» Excerpted records
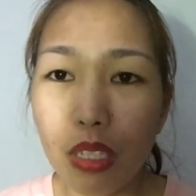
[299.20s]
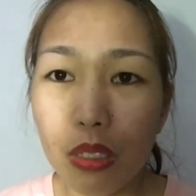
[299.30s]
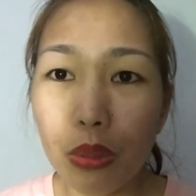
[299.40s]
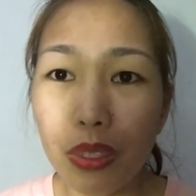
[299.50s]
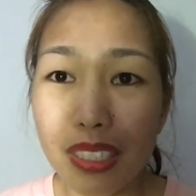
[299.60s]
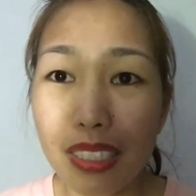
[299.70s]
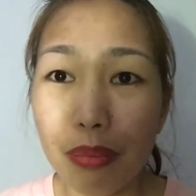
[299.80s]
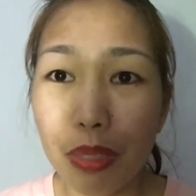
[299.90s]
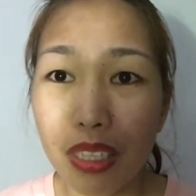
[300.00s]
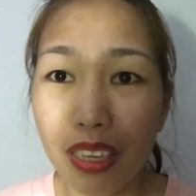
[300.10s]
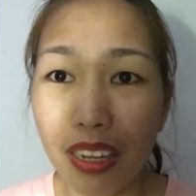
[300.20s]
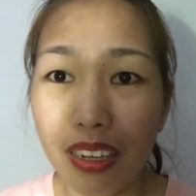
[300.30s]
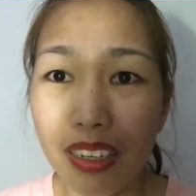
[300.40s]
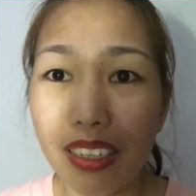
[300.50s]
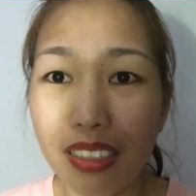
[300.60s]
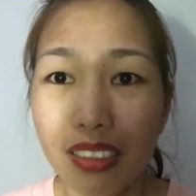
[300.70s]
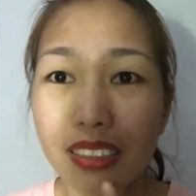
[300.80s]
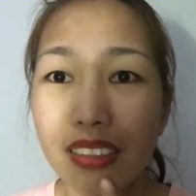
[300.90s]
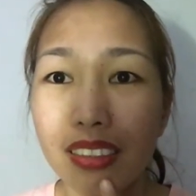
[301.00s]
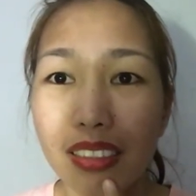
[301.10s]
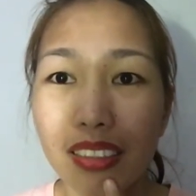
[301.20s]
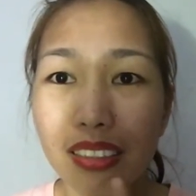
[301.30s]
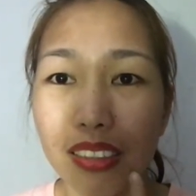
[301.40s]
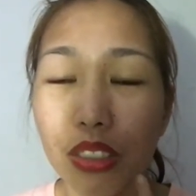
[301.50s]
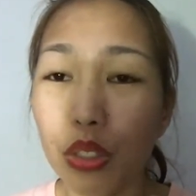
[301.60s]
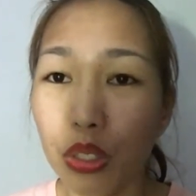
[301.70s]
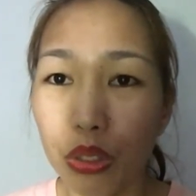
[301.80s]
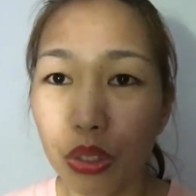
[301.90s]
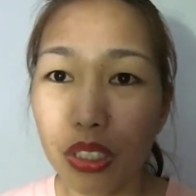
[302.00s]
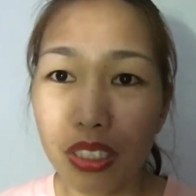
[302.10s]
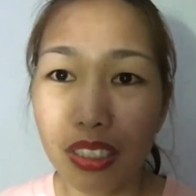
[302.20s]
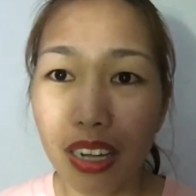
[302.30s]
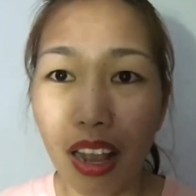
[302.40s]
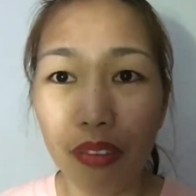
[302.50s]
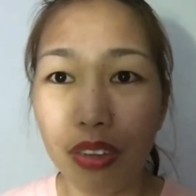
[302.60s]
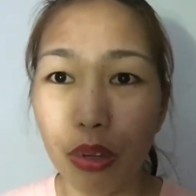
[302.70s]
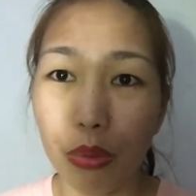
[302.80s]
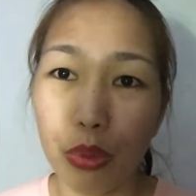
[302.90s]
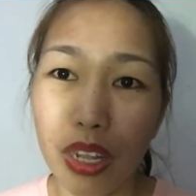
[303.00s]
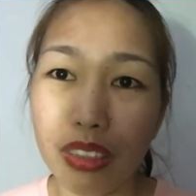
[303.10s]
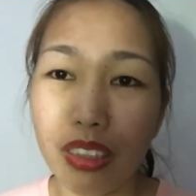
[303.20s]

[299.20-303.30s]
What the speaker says: so it's gonna be there. And you're still gonna have that red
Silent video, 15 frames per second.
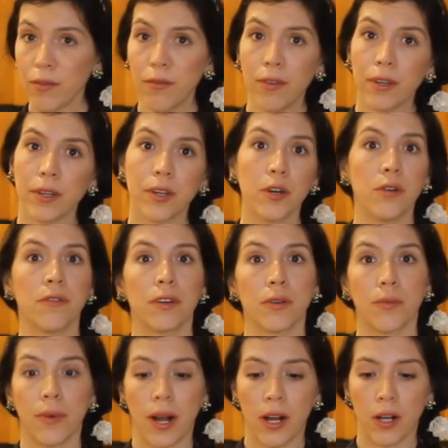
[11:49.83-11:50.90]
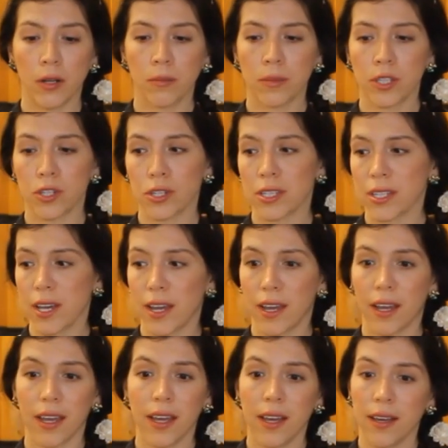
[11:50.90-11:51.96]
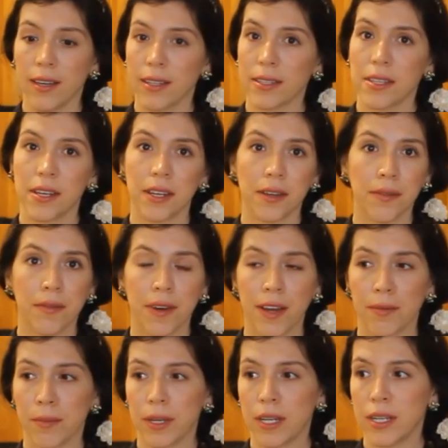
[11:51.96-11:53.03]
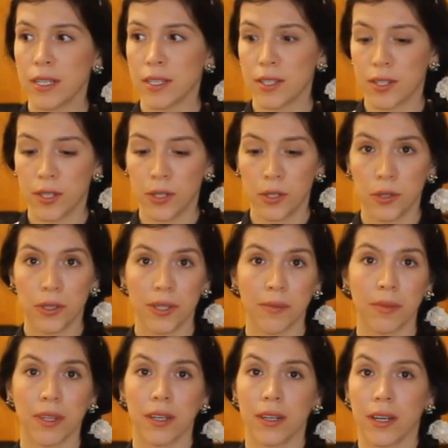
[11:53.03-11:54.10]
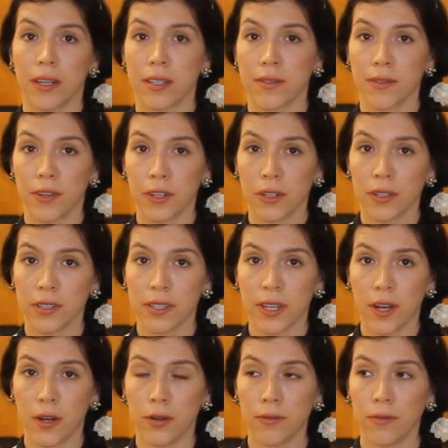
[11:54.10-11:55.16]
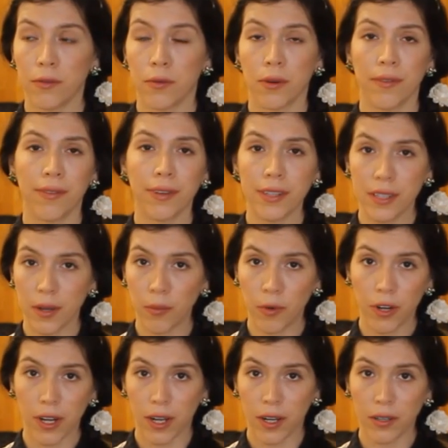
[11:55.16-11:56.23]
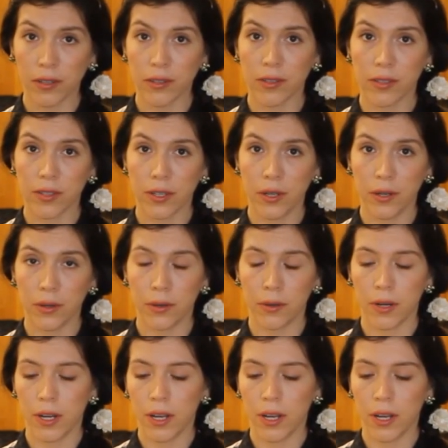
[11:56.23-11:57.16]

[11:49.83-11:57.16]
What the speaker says: feeling overwhelmed, just like taking 5 minutes to do something nice for yourself or for someone else too.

» Task directions
Return the records above exactly as written. Do not include their images.

» Reply to the exercise
[299.20s]
[299.30s]
[299.40s]
[299.50s]
[299.60s]
[299.70s]
[299.80s]
[299.90s]
[300.00s]
[300.10s]
[300.20s]
[300.30s]
[300.40s]
[300.50s]
[300.60s]
[300.70s]
[300.80s]
[300.90s]
[301.00s]
[301.10s]
[301.20s]
[301.30s]
[301.40s]
[301.50s]
[301.60s]
[301.70s]
[301.80s]
[301.90s]
[302.00s]
[302.10s]
[302.20s]
[302.30s]
[302.40s]
[302.50s]
[302.60s]
[302.70s]
[302.80s]
[302.90s]
[303.00s]
[303.10s]
[303.20s]

[299.20-303.30s]
What the speaker says: so it's gonna be there. And you're still gonna have that red
Silent video, 15 frames per second.
[11:49.83-11:50.90]
[11:50.90-11:51.96]
[11:51.96-11:53.03]
[11:53.03-11:54.10]
[11:54.10-11:55.16]
[11:55.16-11:56.23]
[11:56.23-11:57.16]

[11:49.83-11:57.16]
What the speaker says: feeling overwhelmed, just like taking 5 minutes to do something nice for yourself or for someone else too.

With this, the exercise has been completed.